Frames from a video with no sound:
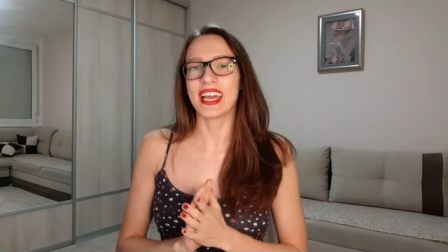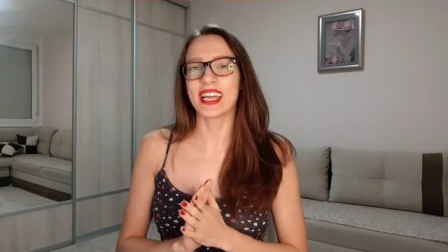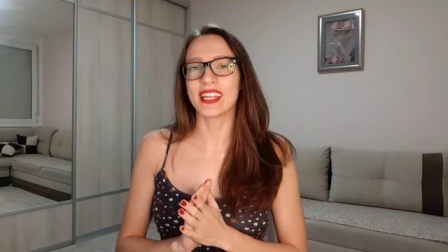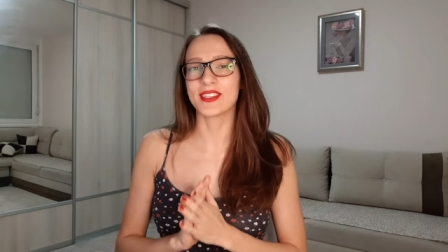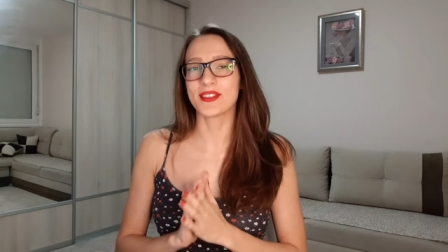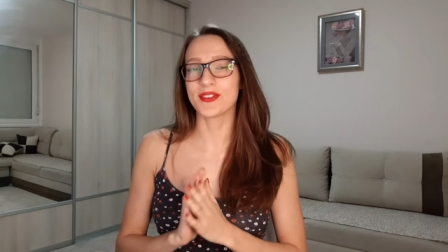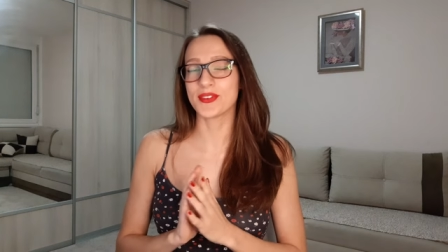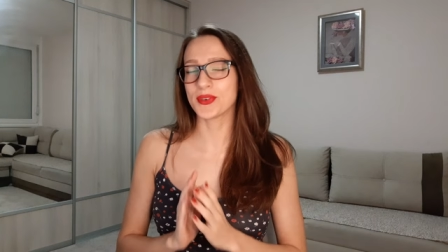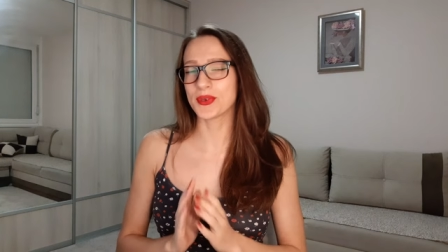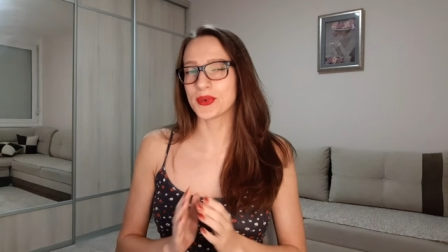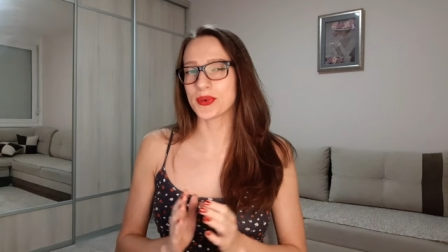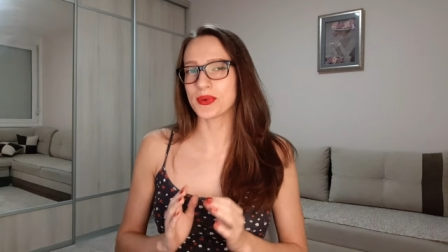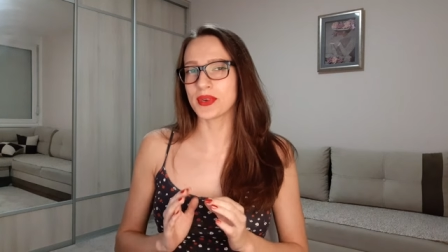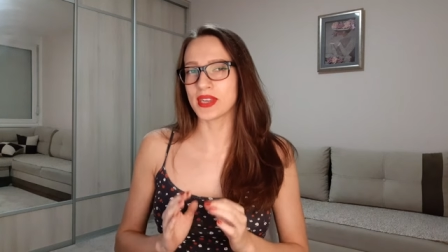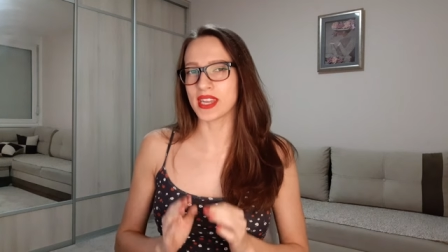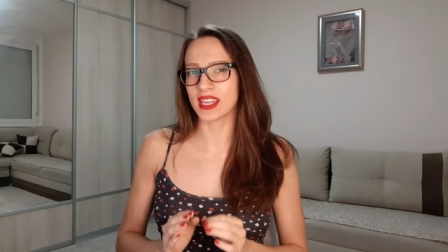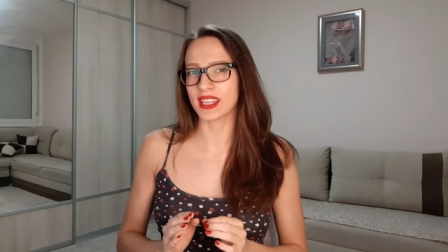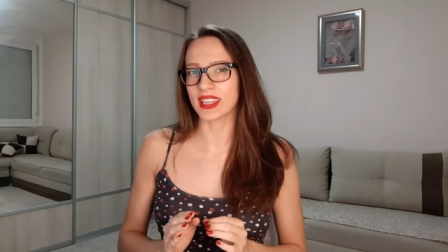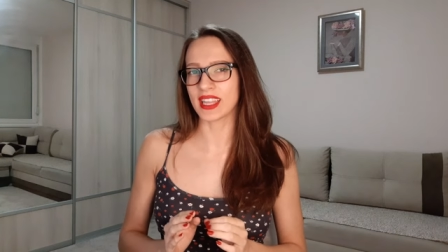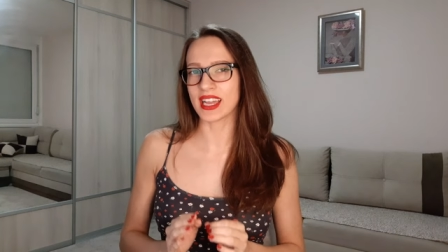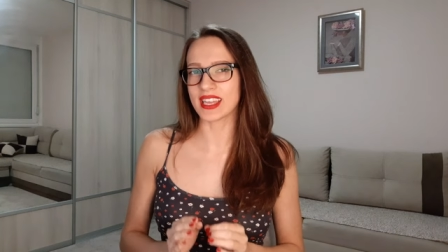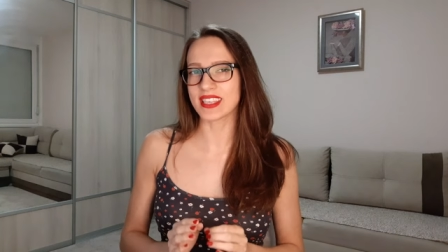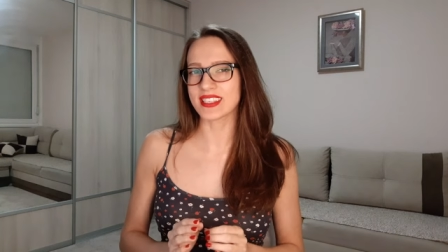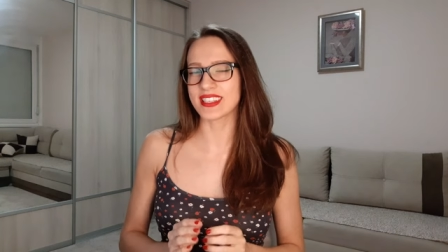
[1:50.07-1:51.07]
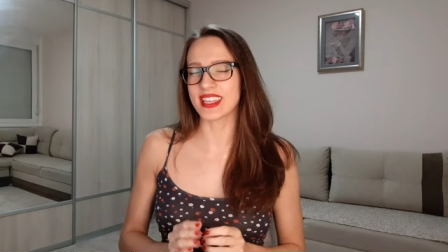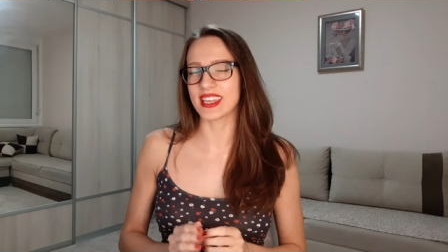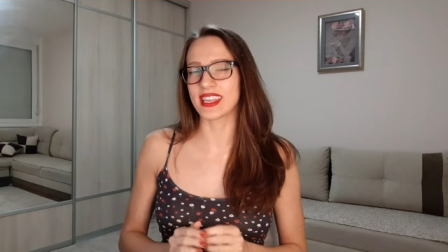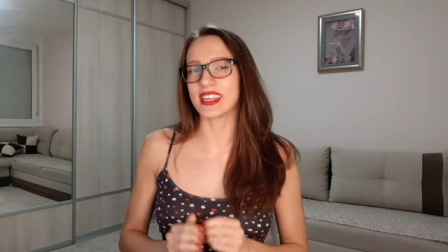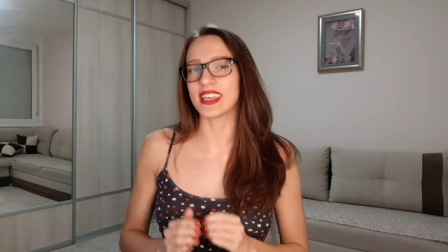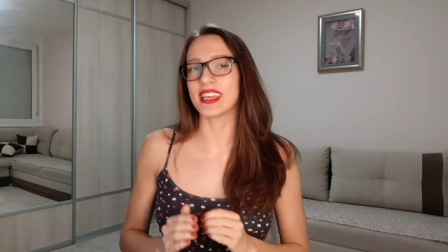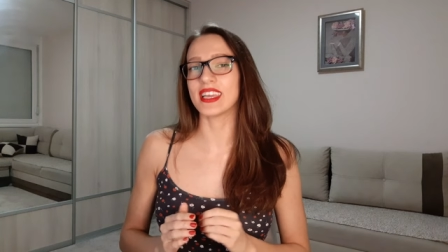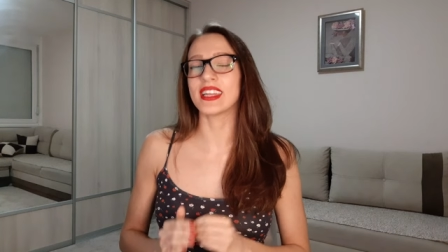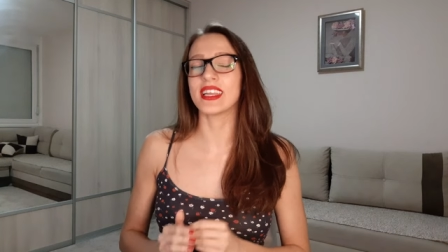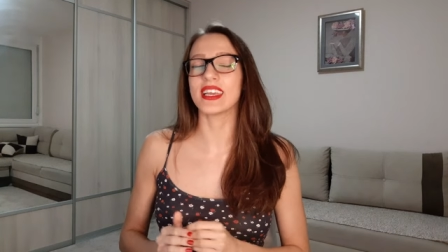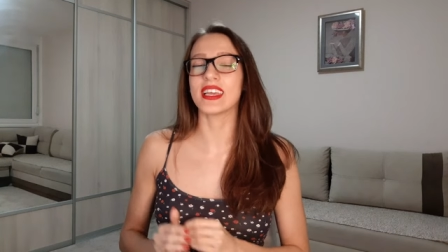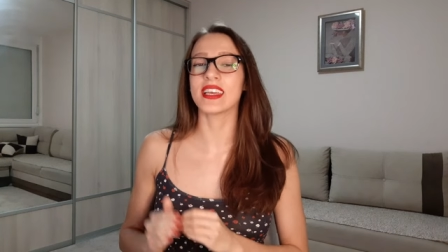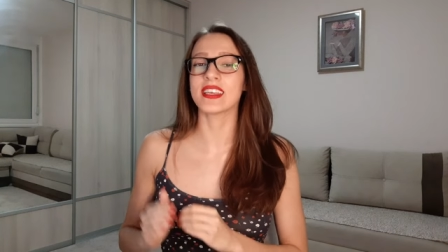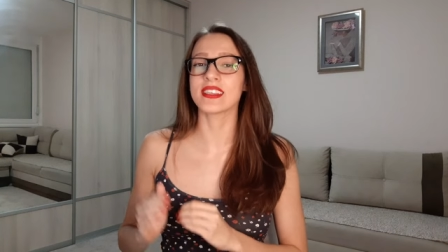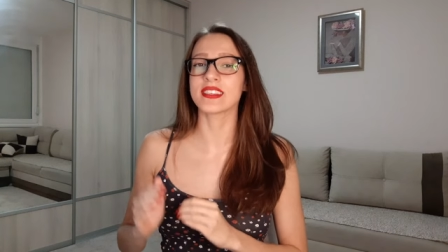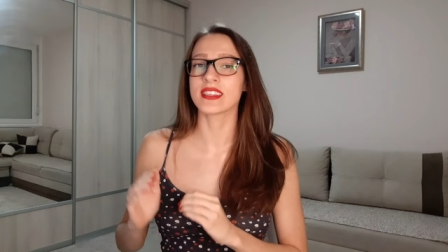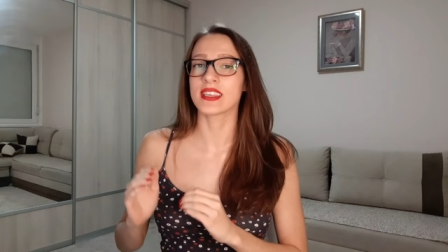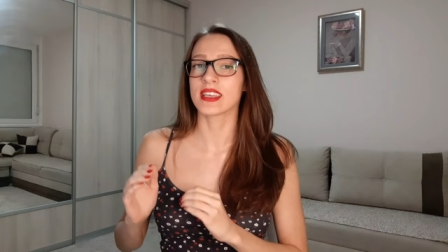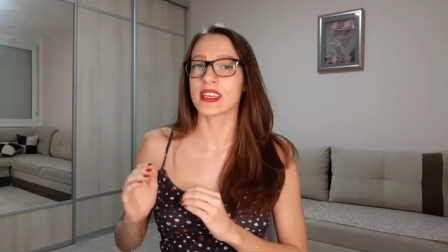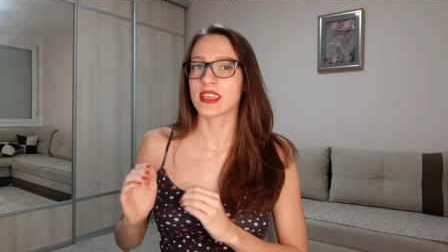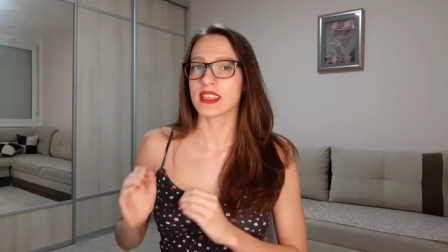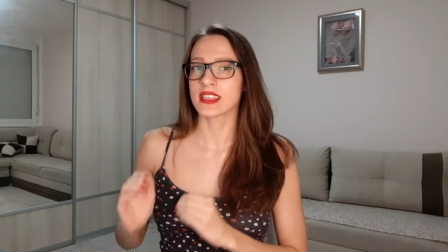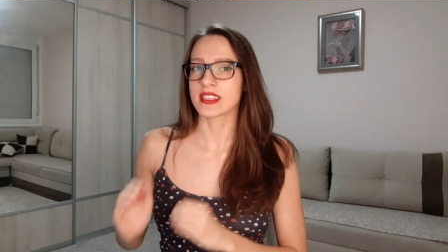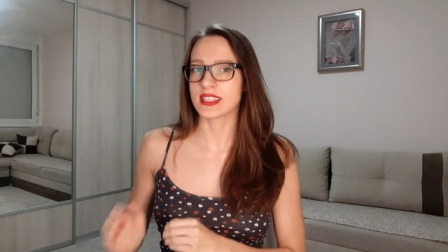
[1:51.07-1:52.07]
and you realize that it
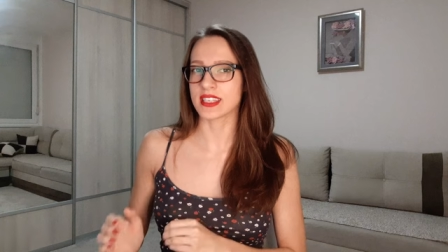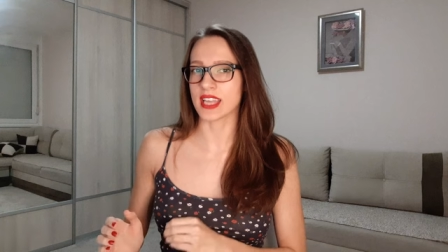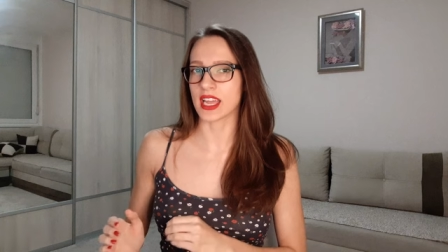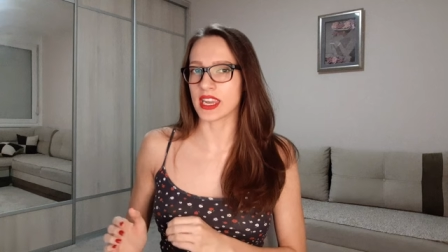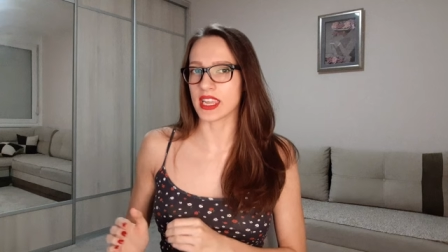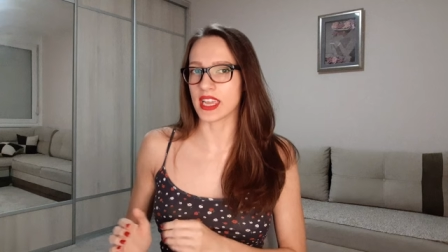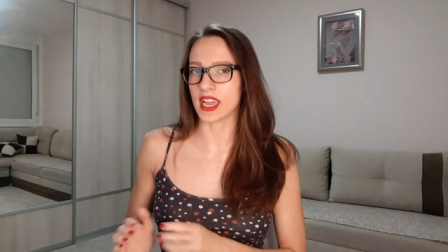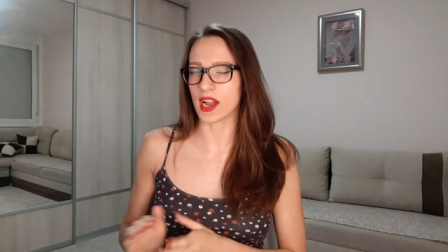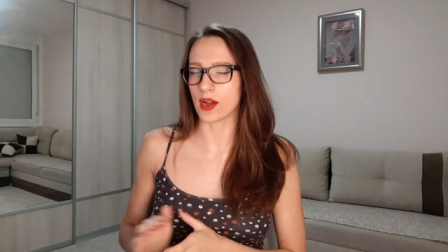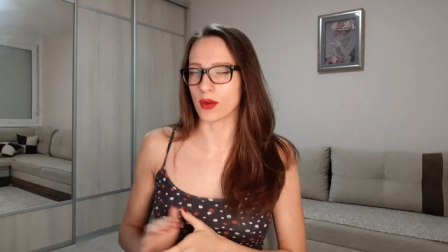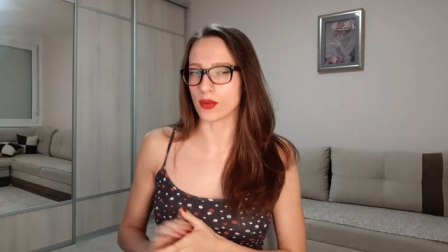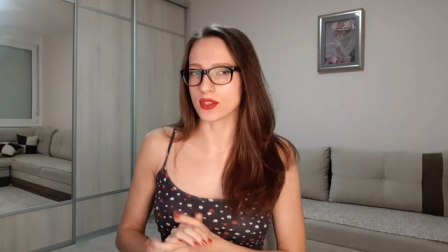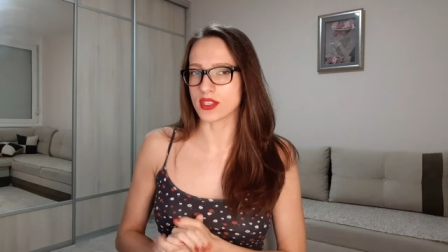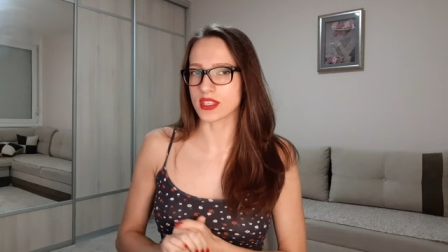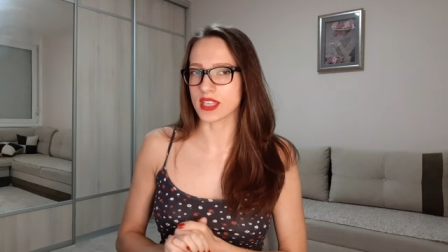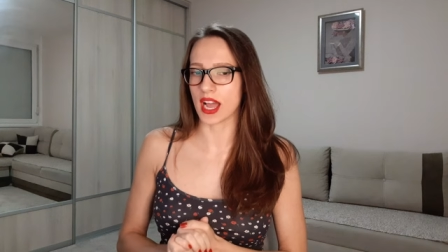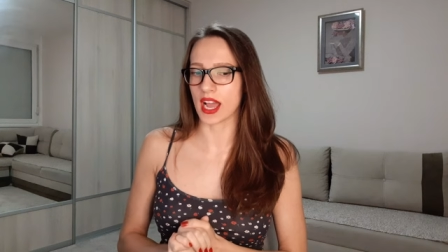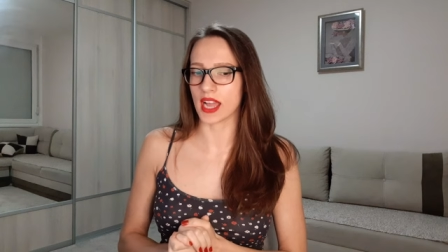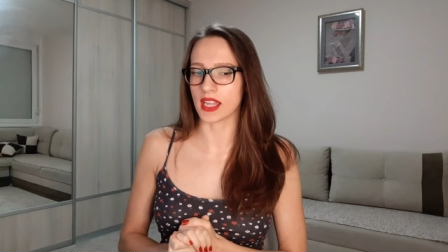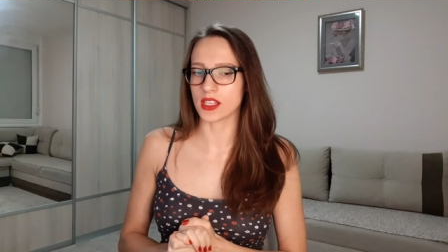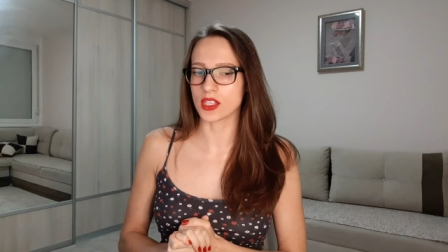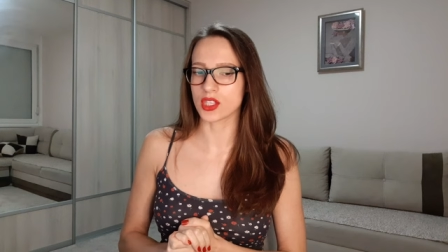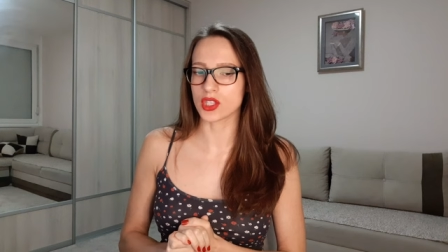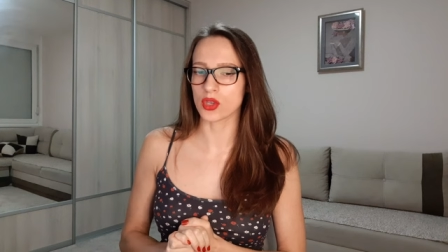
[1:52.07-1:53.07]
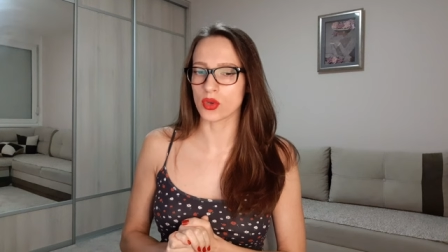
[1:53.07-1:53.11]
is sunny outside.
● ● ●
Task brief:
Repeat the material above verbatim. Leave the pictures behind.

Written solution:
Frames from a video with no sound:
[1:50.07-1:51.07]
[1:51.07-1:52.07]
and you realize that it
[1:52.07-1:53.07]
[1:53.07-1:53.11]
is sunny outside.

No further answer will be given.